Sum's MBI Page - Procedure - GST-fusion Purification

GST-fusion Protein Purification

DAY 1 - Resin Preparation

1. Hydrate the lyophilized powder of glutathione agarose (Sigma prod.# G4510, claimed binding capacity = 5-10mg protein/mL resin, one gram powder swells to about 14mL gel) in deionized water at 200mL/g. 90-95% swelling occurs within about 30 minutes at room temp, but it is ideal to soak the resin overnight at 4^oC for complete swelling.

DAY 2 - Binding and Thrombin Digest

1. Prepare 30mL PBS buffer¹, pH7.4 (add additive, such as 0.5M Urea or 0.2% NP40, if necessary).

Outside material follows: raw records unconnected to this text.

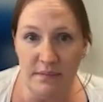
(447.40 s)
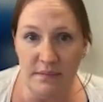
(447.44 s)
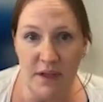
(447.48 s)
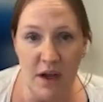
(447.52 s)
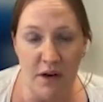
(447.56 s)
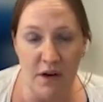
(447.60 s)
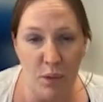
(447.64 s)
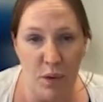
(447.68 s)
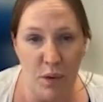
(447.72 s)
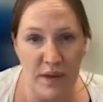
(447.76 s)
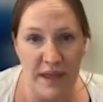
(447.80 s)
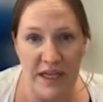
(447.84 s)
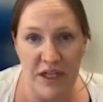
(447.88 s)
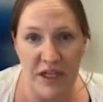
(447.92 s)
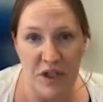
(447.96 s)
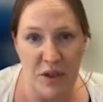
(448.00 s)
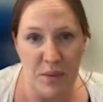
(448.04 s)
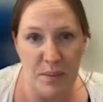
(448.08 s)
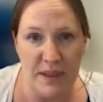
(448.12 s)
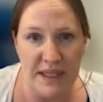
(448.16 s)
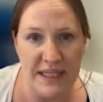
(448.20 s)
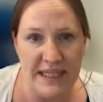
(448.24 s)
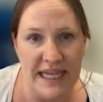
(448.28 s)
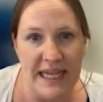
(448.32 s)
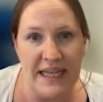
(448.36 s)
of what they
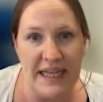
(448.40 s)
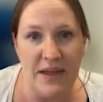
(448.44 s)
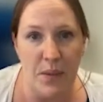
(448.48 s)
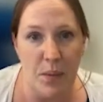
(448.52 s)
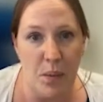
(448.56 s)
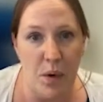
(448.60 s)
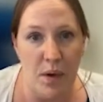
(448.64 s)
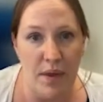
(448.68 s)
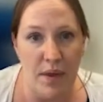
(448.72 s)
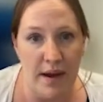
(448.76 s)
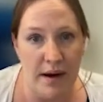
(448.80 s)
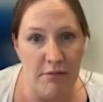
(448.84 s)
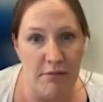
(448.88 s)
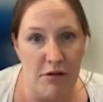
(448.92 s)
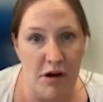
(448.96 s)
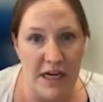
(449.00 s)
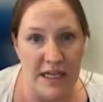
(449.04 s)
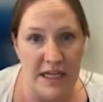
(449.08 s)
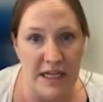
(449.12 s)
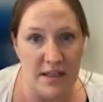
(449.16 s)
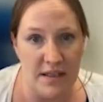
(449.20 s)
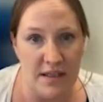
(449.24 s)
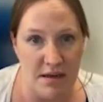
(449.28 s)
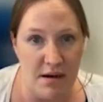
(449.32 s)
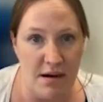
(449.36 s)
should be sent and what their
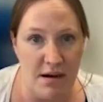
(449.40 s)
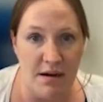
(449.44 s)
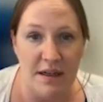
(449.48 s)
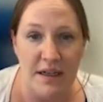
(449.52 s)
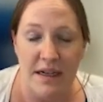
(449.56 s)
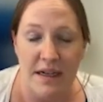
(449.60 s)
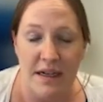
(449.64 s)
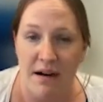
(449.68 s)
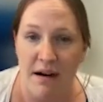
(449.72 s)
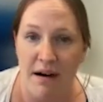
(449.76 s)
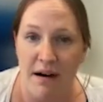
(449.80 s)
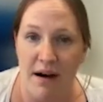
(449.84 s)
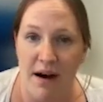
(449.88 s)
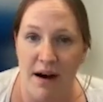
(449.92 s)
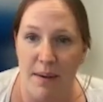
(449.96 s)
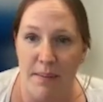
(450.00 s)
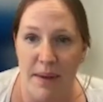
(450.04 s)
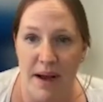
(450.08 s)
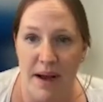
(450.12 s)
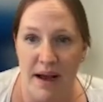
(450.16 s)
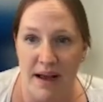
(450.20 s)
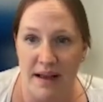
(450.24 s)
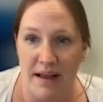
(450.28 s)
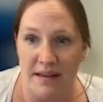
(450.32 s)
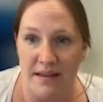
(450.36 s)
rights are.
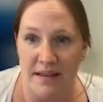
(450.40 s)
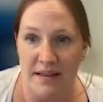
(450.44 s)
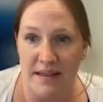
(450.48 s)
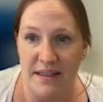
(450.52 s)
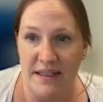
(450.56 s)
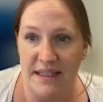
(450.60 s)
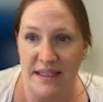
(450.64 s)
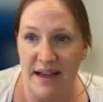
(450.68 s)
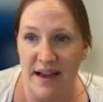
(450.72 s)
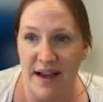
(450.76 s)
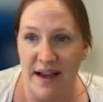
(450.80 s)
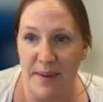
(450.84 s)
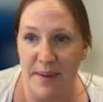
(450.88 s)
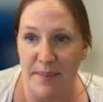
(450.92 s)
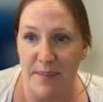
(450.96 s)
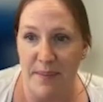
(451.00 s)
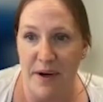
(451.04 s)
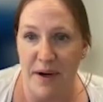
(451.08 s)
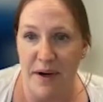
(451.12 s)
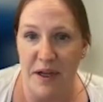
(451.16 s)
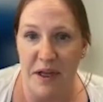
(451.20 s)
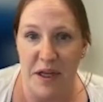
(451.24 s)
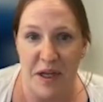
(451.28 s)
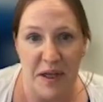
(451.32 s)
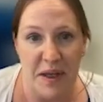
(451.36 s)
I know
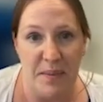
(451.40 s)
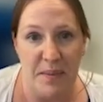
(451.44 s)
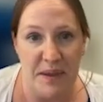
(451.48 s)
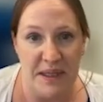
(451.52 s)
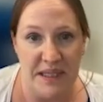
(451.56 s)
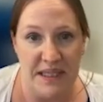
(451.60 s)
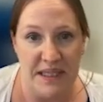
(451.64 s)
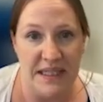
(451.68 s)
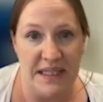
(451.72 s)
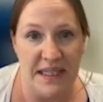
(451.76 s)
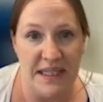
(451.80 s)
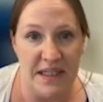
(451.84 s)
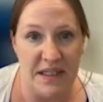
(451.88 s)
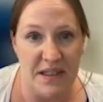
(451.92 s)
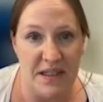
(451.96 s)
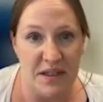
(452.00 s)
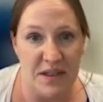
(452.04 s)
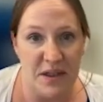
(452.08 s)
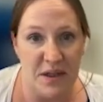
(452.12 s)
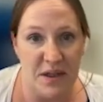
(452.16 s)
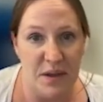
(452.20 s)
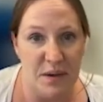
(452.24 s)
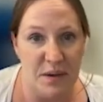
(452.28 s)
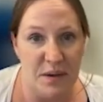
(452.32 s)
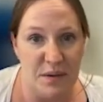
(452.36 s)
that businesses
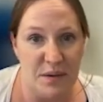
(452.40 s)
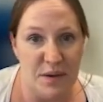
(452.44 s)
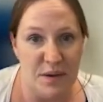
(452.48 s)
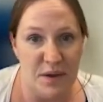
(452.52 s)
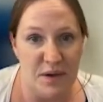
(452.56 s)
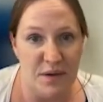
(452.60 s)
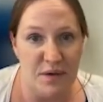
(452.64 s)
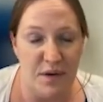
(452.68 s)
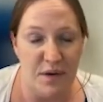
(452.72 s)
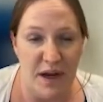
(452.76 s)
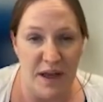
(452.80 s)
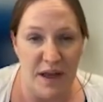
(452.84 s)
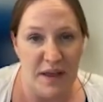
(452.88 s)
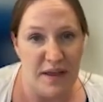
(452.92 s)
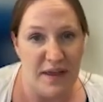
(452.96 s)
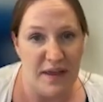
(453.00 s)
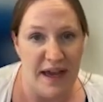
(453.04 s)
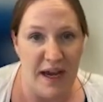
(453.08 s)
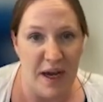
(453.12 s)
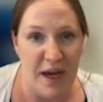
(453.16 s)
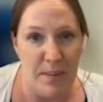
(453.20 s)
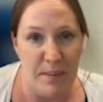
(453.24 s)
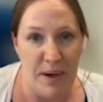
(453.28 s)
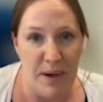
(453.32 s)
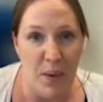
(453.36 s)
do find
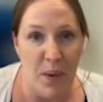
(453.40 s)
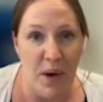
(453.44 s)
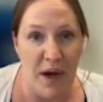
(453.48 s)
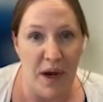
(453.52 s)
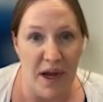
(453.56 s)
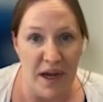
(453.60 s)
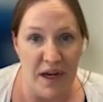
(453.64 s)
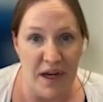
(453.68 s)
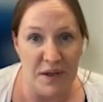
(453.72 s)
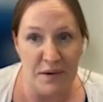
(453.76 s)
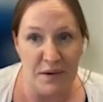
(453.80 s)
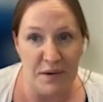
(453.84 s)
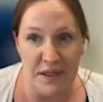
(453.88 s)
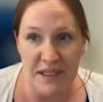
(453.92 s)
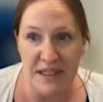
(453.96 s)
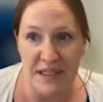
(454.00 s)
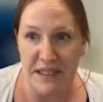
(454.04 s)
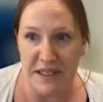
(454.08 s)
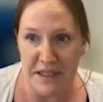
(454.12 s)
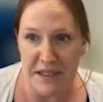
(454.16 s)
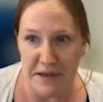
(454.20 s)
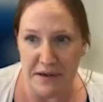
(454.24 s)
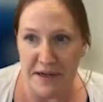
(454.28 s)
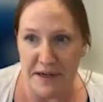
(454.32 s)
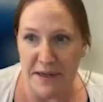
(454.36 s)
that can be quite onerous
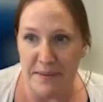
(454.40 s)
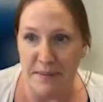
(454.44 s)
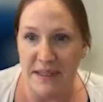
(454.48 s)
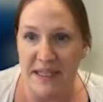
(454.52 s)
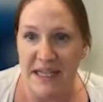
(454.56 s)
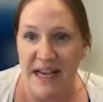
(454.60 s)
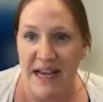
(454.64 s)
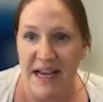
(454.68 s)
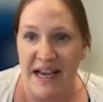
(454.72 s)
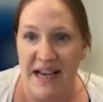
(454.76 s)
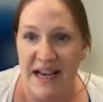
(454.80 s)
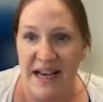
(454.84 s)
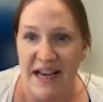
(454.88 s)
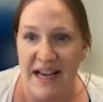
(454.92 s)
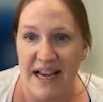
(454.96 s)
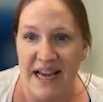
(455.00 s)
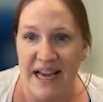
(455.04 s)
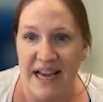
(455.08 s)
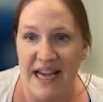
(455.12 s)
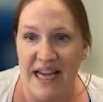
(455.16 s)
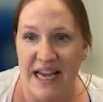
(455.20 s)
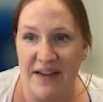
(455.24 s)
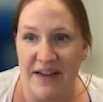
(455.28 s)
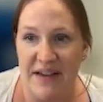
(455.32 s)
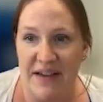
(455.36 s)
at times.
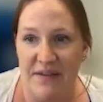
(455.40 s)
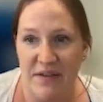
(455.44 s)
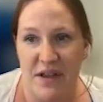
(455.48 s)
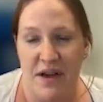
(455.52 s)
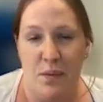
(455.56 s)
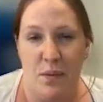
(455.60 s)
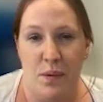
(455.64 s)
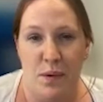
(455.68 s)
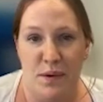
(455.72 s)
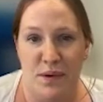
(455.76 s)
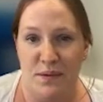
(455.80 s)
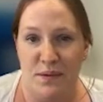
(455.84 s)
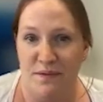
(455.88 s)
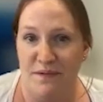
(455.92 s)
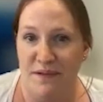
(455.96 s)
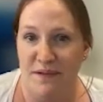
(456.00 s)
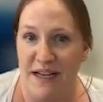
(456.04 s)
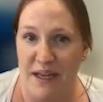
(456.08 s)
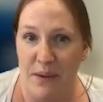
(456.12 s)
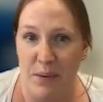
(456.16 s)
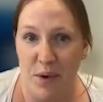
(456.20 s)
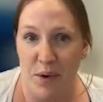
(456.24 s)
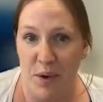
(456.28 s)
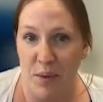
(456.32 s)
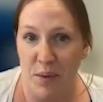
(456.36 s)
Even though it wasn't
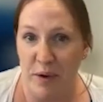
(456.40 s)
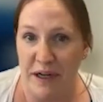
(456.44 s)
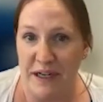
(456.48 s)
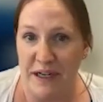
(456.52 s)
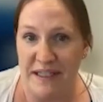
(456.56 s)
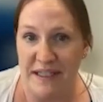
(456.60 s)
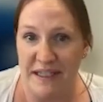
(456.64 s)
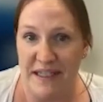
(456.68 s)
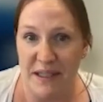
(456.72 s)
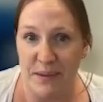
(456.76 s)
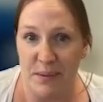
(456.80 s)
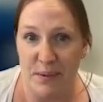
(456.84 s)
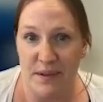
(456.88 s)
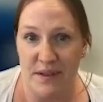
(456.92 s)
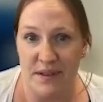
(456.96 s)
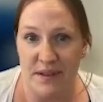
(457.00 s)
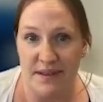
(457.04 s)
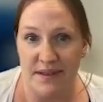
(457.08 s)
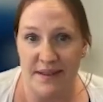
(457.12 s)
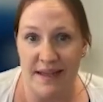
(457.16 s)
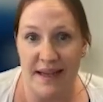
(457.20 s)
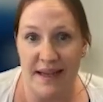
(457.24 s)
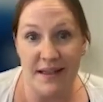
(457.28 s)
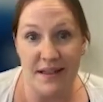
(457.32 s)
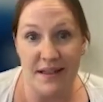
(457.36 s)
really what the process was
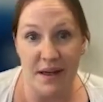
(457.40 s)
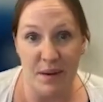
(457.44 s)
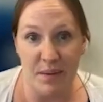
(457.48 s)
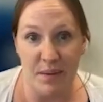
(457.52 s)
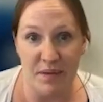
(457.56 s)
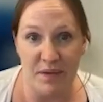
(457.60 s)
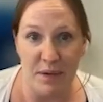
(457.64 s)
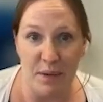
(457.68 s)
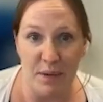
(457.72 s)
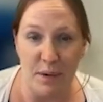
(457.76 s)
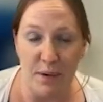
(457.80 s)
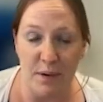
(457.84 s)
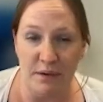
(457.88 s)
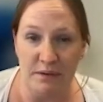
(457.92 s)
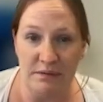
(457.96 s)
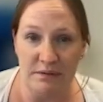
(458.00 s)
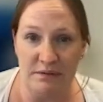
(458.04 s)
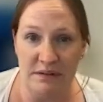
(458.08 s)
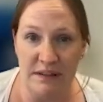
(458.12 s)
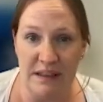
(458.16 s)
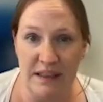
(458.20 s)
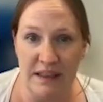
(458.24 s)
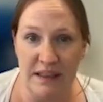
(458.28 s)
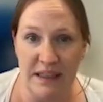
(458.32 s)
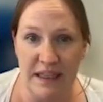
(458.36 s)
set up for,
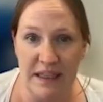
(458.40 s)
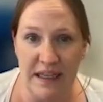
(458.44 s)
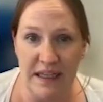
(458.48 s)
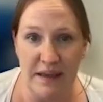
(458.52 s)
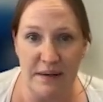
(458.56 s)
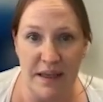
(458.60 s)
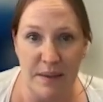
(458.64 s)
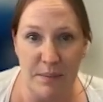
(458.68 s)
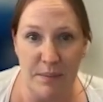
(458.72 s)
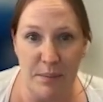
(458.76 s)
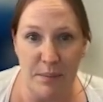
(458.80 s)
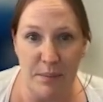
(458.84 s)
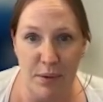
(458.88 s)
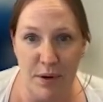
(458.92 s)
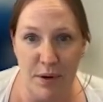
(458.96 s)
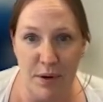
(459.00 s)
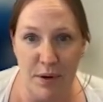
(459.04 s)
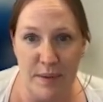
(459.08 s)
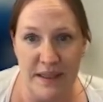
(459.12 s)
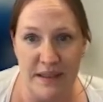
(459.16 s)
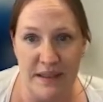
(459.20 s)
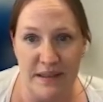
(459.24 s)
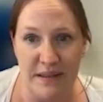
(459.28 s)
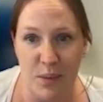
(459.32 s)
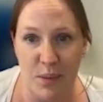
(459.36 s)
in the
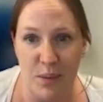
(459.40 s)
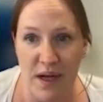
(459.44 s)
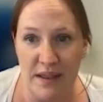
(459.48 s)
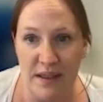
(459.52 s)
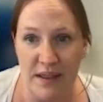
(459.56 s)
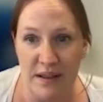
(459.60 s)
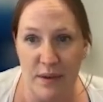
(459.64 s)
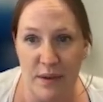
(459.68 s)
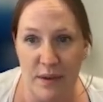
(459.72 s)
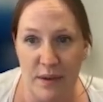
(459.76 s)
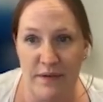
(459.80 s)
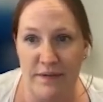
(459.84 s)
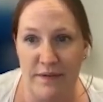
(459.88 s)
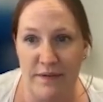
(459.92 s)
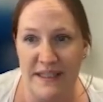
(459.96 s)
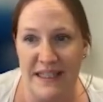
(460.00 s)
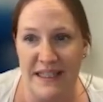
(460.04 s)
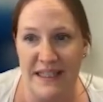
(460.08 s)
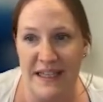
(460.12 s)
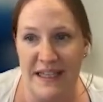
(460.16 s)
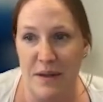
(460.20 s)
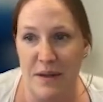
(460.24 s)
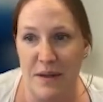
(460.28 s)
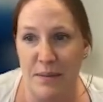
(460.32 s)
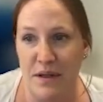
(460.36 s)
employment world, we've
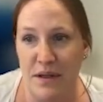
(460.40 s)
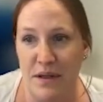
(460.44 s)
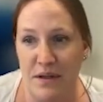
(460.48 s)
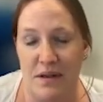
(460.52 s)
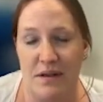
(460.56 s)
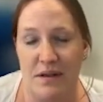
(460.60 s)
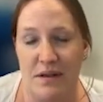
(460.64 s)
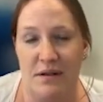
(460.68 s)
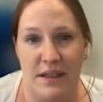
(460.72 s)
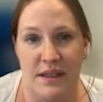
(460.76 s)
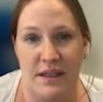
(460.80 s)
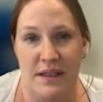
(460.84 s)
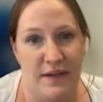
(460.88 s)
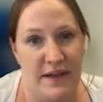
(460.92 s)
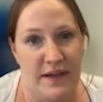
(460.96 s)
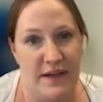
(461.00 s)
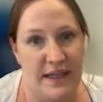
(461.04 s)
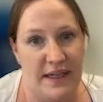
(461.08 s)
seen them used a lot as a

2. Weight 5-10g cell pellet. Add 50mL lysis buffer, plus 125ul 0.4M PMSF, 10ul 10mg/mL DNase, and 50mg lysozyme. Resuspend cell in lysis buffer well.

3. French press twice at 1,000 psi.

4. Centrifuge lysate at 15K rpm for 30 minutes.

5. Prepare 1-2mL (depending on expression level) glutathione column. Wash with 10 column volumes of lysis buffer (without enzymes).

6. Load the lysate supernatant on the GSH column. For better binding, resuspend the resin using the lysate supernatant and nutate at 4^oC for an hour, then load the lysate on the column 4 times.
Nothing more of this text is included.